Clinical experience with conservative surgery for vaginal endodermal sinus tumor

Abstract

Two cases of vaginal endodermal sinus tumor (EST), a rare pediatric malignancy, were managed with conservative surgery followed by adjuvant chemotherapy. The first case involved a 9-month-old girl with EST of the vagina, who was treated with a partial vaginectomy and VAC regimen (vincristine, actinomycin D, cyclophosphamide) during a 2-year period. The serum alpha-fetoprotein (AFP) level returned to normal after excision of the tumor, and it remained normal throughout the treatment period. There was no evidence of disease 30 months after diagnosis. The second case involved an 8-month-old girl with EST of the vagina, who was treated with local excision of the mass through a vaginotomy. The VAC regimen was administered, but the serum AFP level remained elevated. A follow-up abdominopelvic computed tomography scan, taken 4 months after the operation, showed local recurrence of the tumor. The VAC regimen was then changed to a BEP regimen (bleomycin, etoposide, cisplatin). The serum AFP level returned to normal after 2 courses of the new regimen, and no tumor was visible on the follow-up magnetic resonance imaging study.

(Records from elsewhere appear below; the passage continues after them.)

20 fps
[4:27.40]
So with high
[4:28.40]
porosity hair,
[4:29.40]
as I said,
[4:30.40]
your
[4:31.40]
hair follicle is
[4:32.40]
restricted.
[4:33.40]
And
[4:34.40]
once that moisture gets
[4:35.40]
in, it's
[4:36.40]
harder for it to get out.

For vaginal EST, primary conservative surgery and adjuvant chemotherapy are attractive measures to preserve both reproductive and sexual function. The extent of conservative surgery requires at least a partial vaginectomy. Simple tumor excision may not be adequate to achieve cure or to prevent local recurrence, even with adjuvant chemotherapy. The serum AFP level is useful for diagnosing and monitoring vaginal EST in the infant.